[[ GIVEN RECORDS, beginning ]]

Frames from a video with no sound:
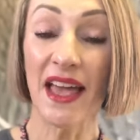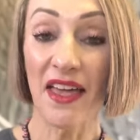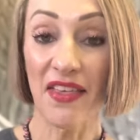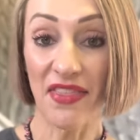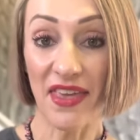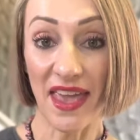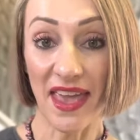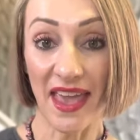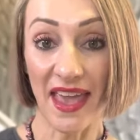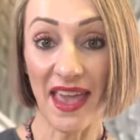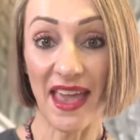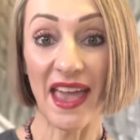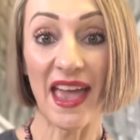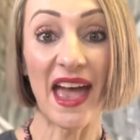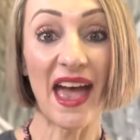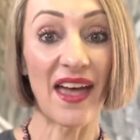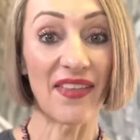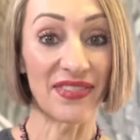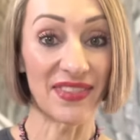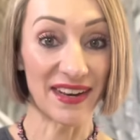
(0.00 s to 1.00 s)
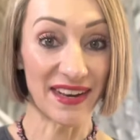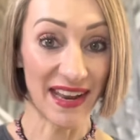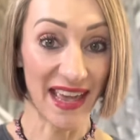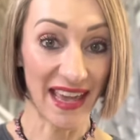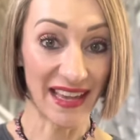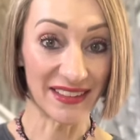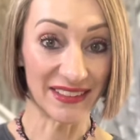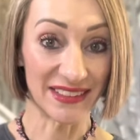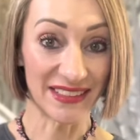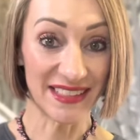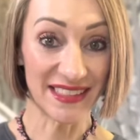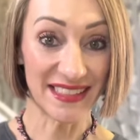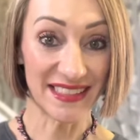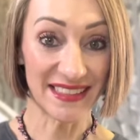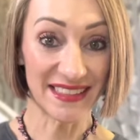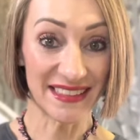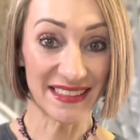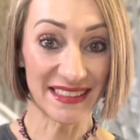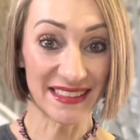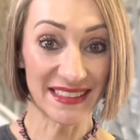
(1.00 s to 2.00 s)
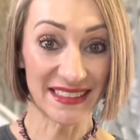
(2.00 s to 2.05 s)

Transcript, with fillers: the hair, and the nails.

[[ GIVEN RECORDS, end ]]

(WORK ORDER) Word-for-word output of every record is needed, with images omitted.

(TASK RESPONSE)
Frames from a video with no sound:
(0.00 s to 1.00 s)
(1.00 s to 2.00 s)
(2.00 s to 2.05 s)

Transcript, with fillers: the hair, and the nails.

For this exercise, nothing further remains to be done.